• _Exercise_: Write each line out exactly, from the one containing "(3.60 s to 4.50 s)" through the final line of the data, and keep pictures out of the copy.

[Stored data entries]
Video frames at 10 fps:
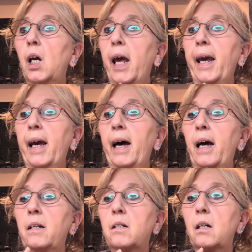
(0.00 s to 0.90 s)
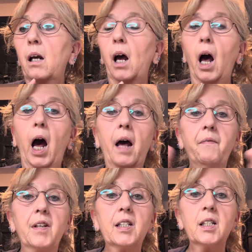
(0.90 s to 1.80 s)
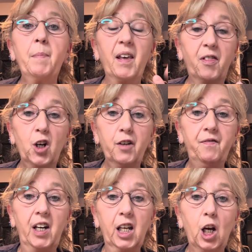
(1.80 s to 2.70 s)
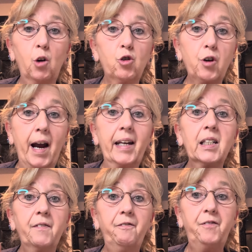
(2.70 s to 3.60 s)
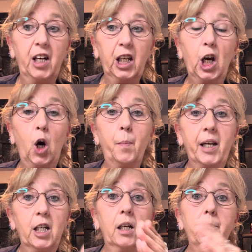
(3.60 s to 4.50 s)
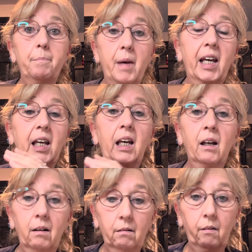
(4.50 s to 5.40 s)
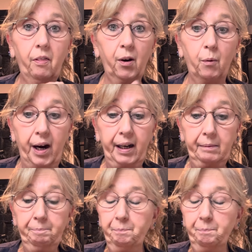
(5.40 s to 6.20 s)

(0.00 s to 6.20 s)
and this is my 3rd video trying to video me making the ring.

• _Solution to the exercise_:
(3.60 s to 4.50 s)
(4.50 s to 5.40 s)
(5.40 s to 6.20 s)

(0.00 s to 6.20 s)
and this is my 3rd video trying to video me making the ring.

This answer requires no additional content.